The reason im mentioning it, is that the reference to the texture is going out of scope without being disposed each frame if you do this long enough it could potentially cause your card to throw a out of memory exception or cause a memory leak on app exit. Also the data itself is generating massive garbage each second this way. So you want to make it a once shot thing.
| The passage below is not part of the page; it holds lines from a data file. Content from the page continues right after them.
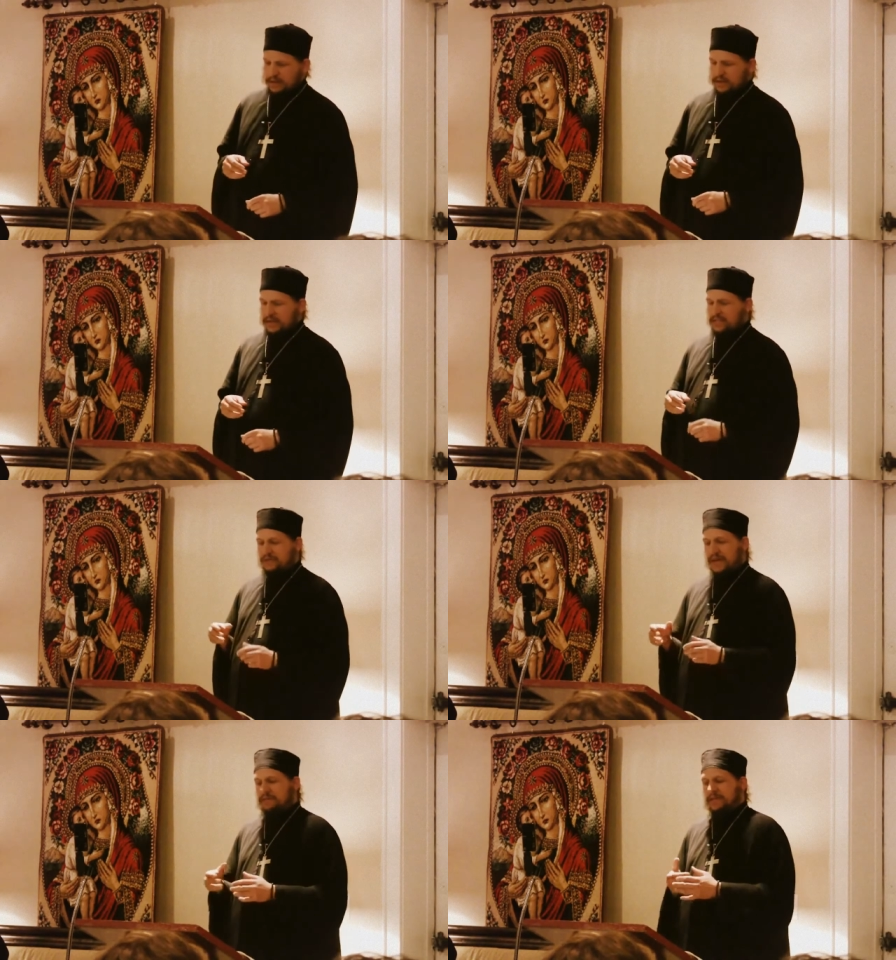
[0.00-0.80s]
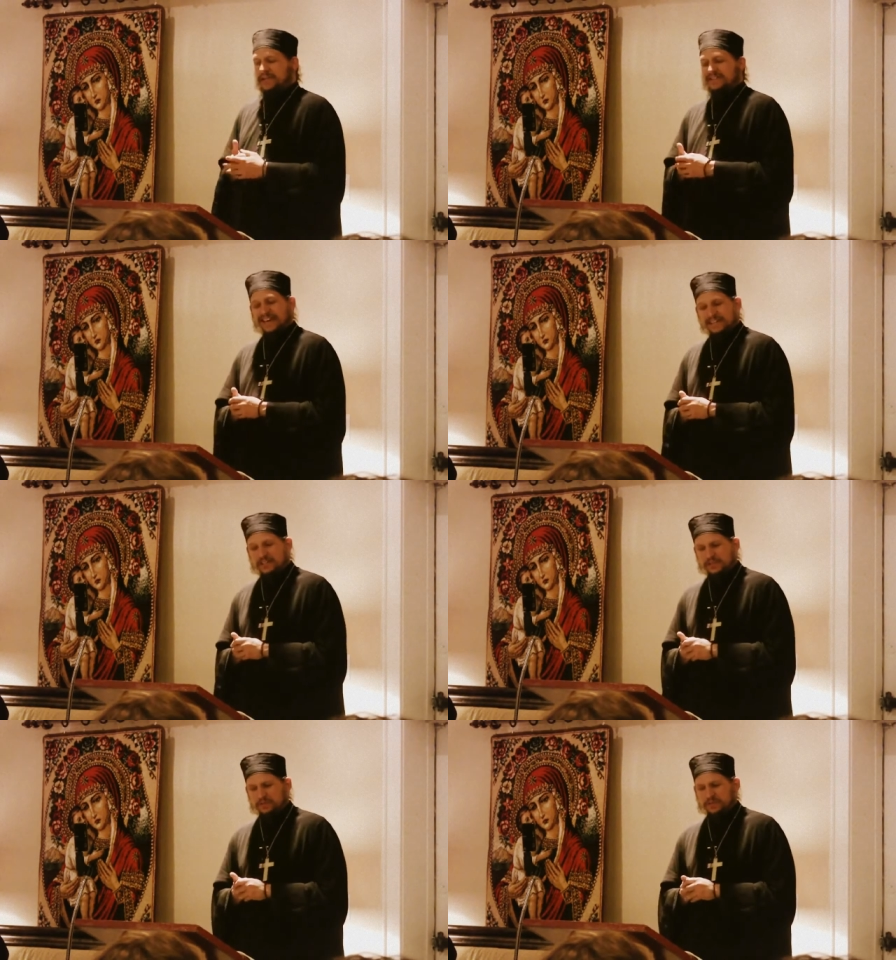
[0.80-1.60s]
His family had 10
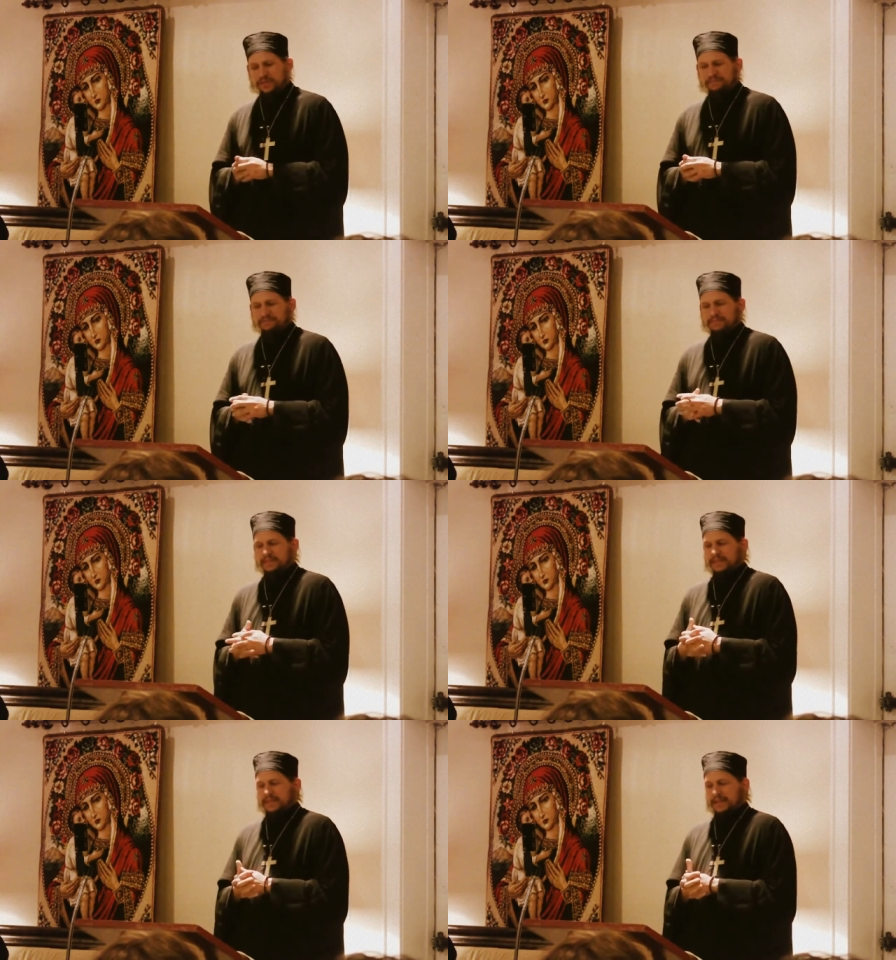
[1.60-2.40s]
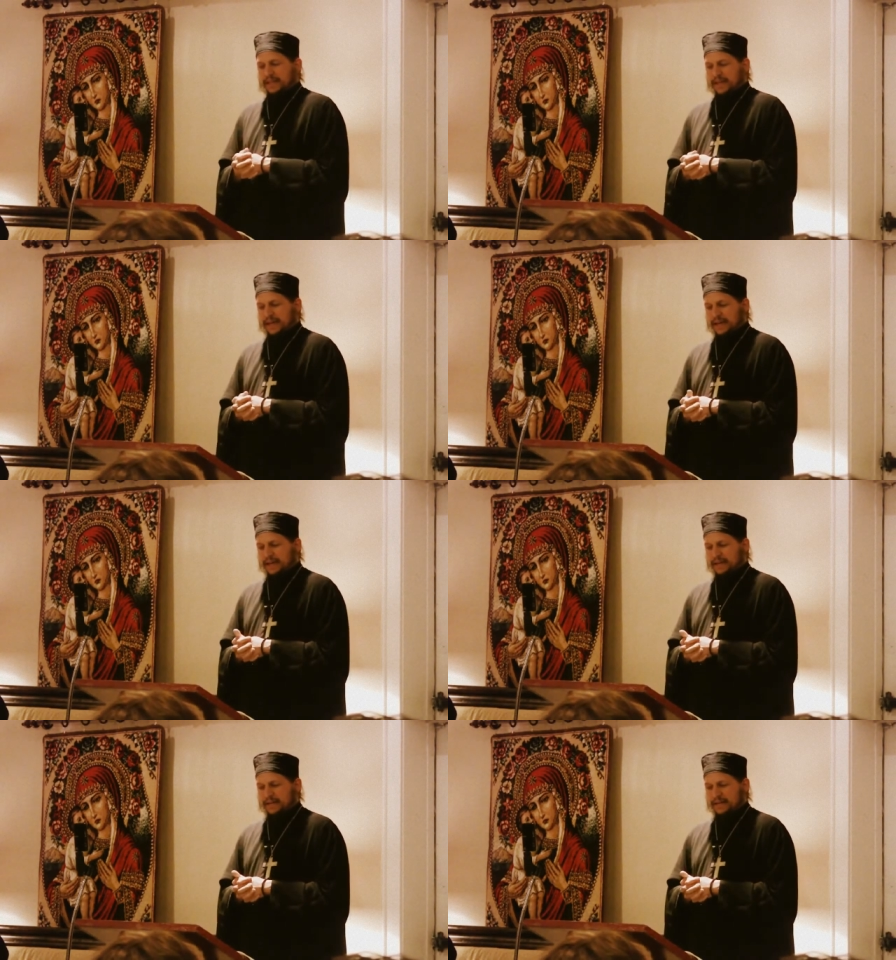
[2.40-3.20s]
children,
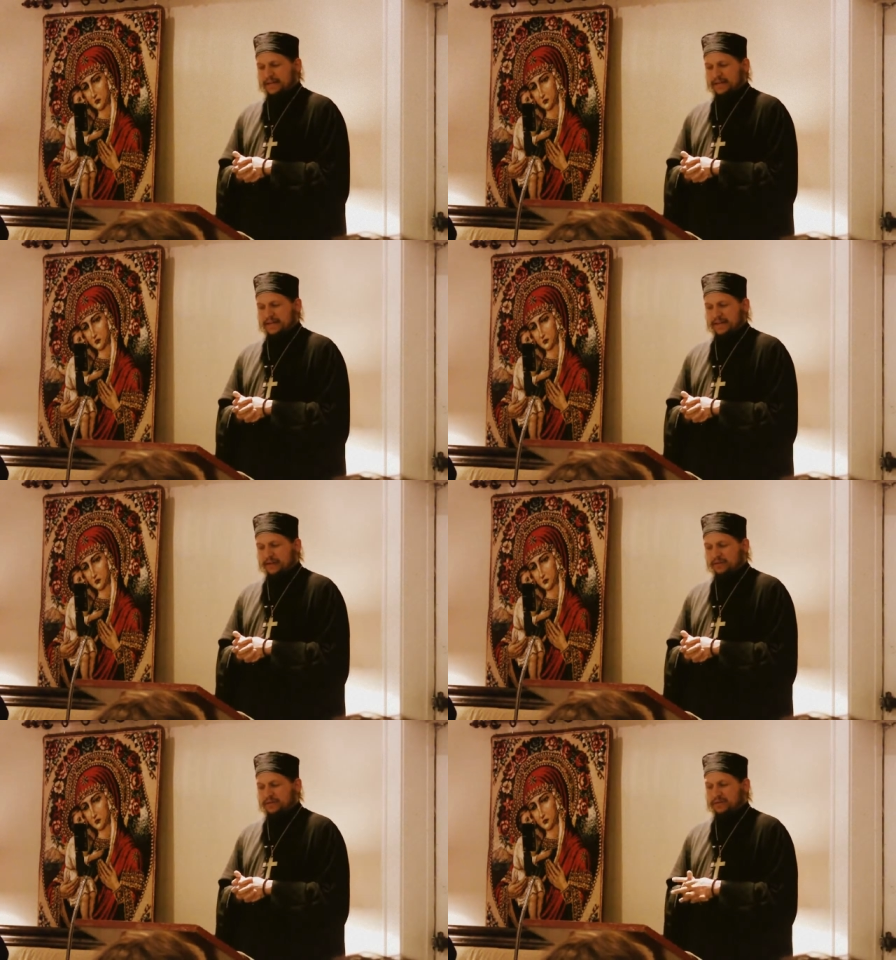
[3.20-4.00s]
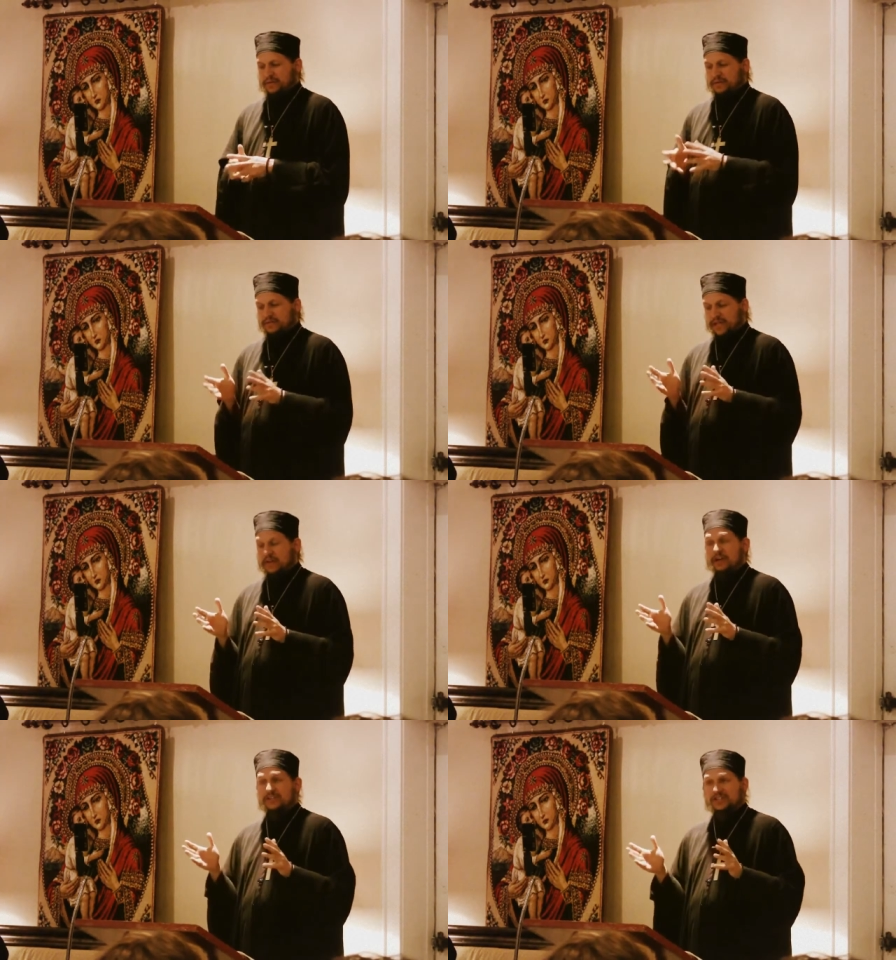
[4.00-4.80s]
and Elder uh, Saint
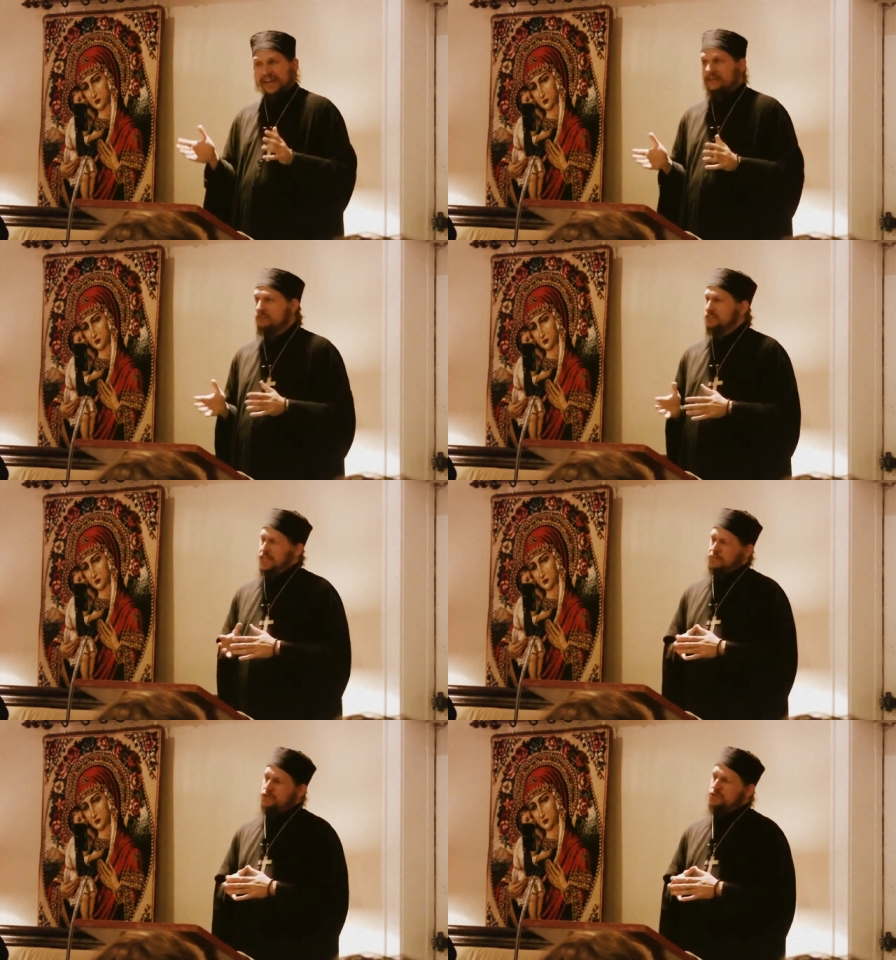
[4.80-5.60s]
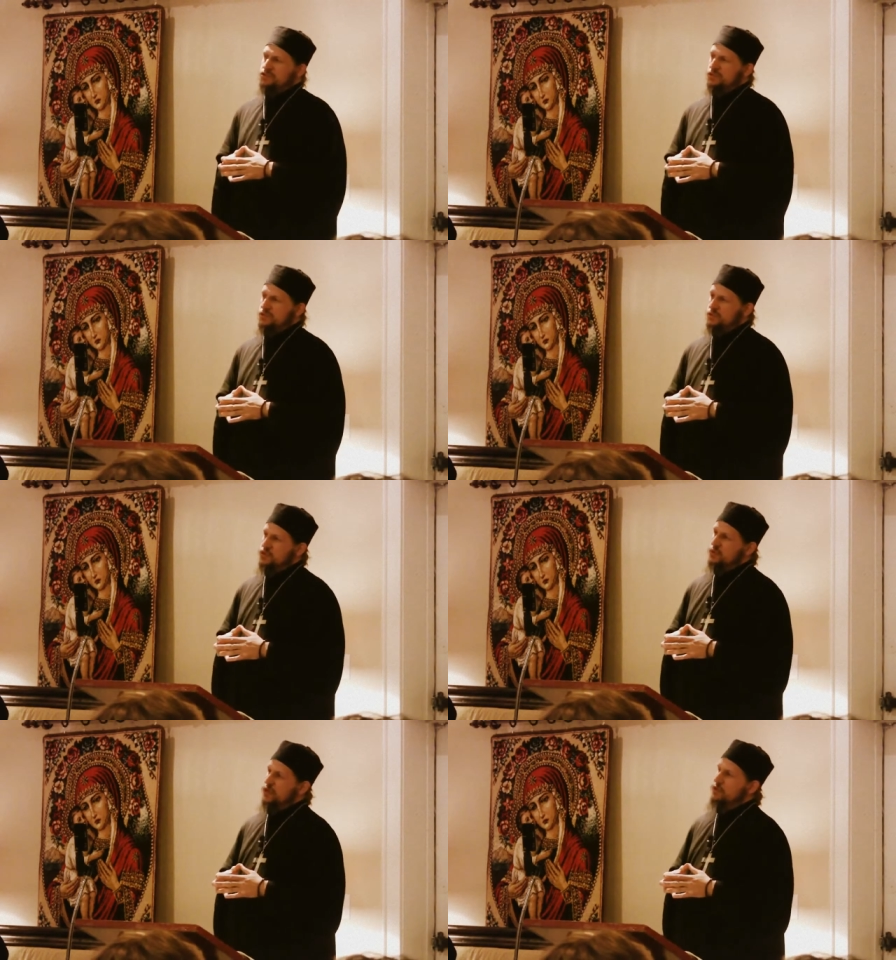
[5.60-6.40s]
Arsenios the Cappadocian was
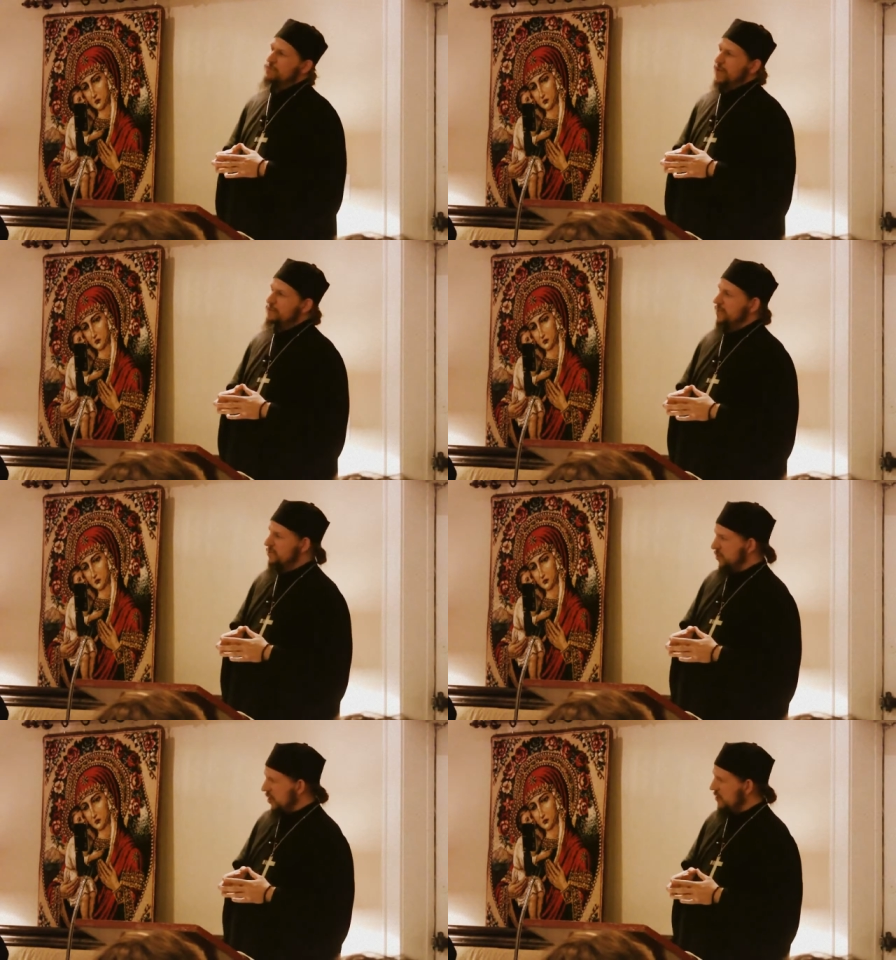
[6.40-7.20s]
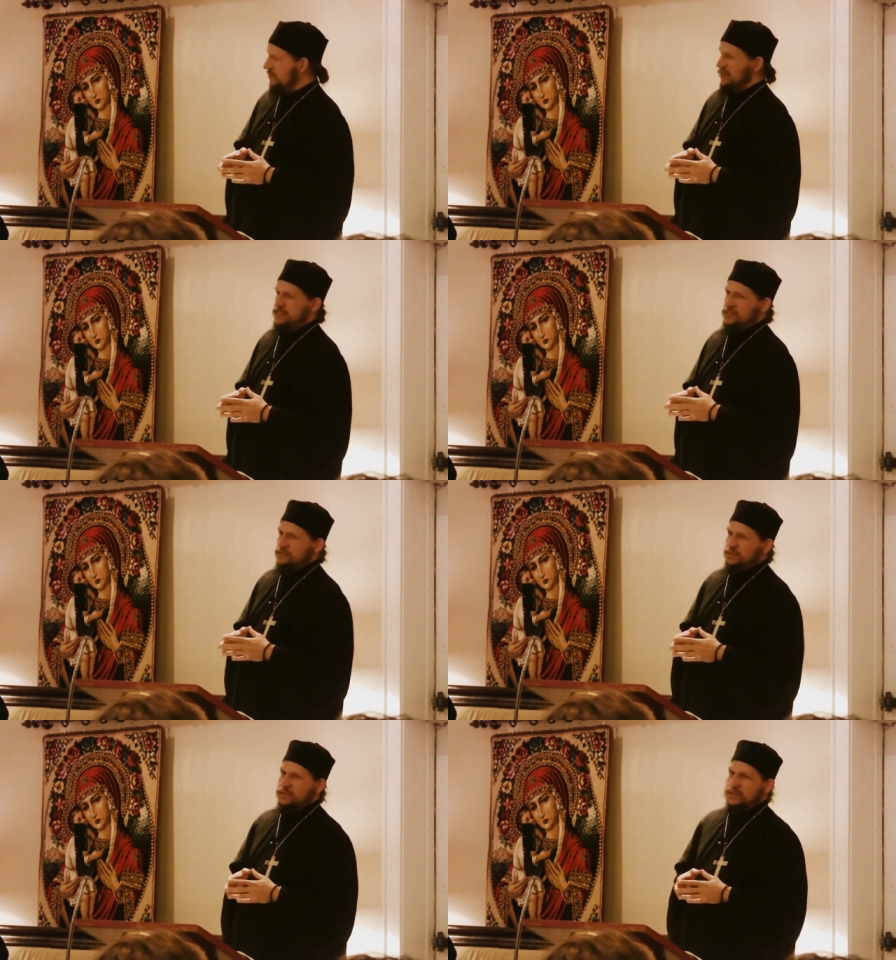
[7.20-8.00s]
the one who baptized all 10
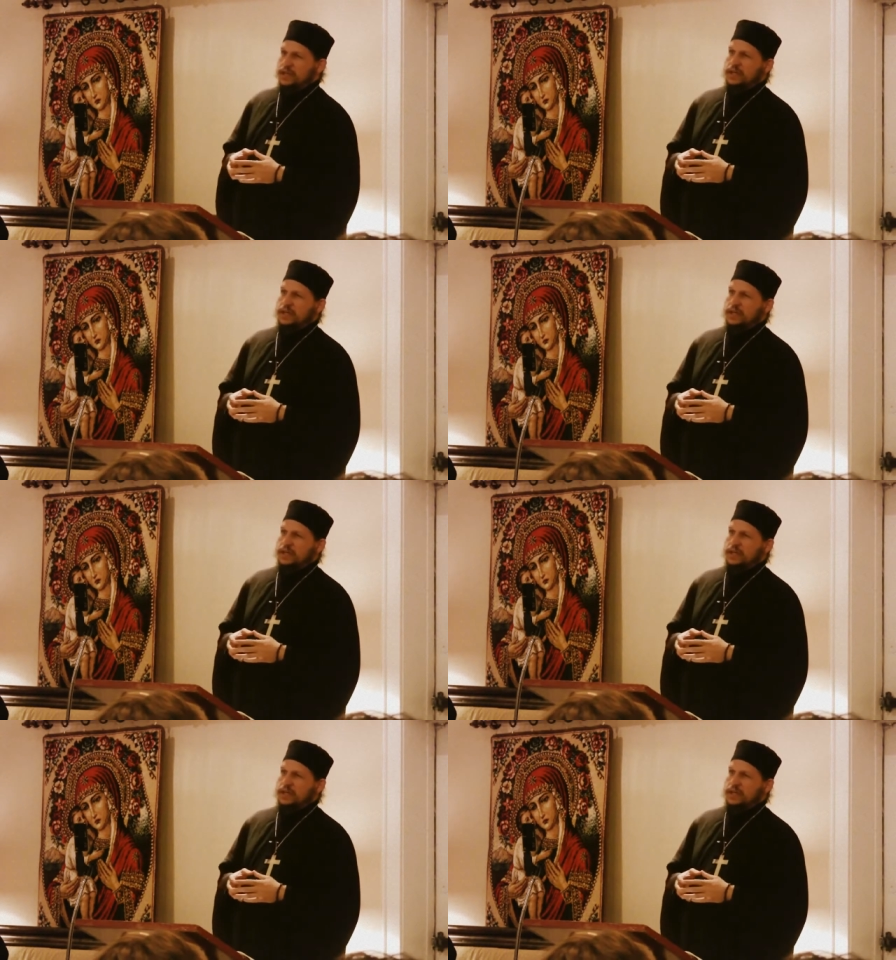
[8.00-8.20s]
children.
    // make it a class scoped texture2d reference
    Texture2D rectangleTexture;

    public CreateTriangle(int size)
    {
    var rectangleColorData = new Color[size* size];
    for (int i = 0; i < size; i++)
    {
        for (int j = 0; j < size; j++)
        {
            rectangleColorData[i * size+ j] = Color.Red;
        }
    }

    // instantiate the reference object
    rectangleTexture = new Texture2D(this.GraphicsDevice, size, size);
    rectangleTexture.SetData(rectangleColorData);
    // move this to draw
    //_basicEffect.Texture = rectangleTexture;
    }

@willmotil

  1. As you can see in my code, I included a guard: if (_basicEffect.Texture == null || _basicEffect.Texture.Width != 50) which prevents the recreation of the texture at every single frame, specifically for this reason. (The _basicEffect is a private field, so its reference is preserved.)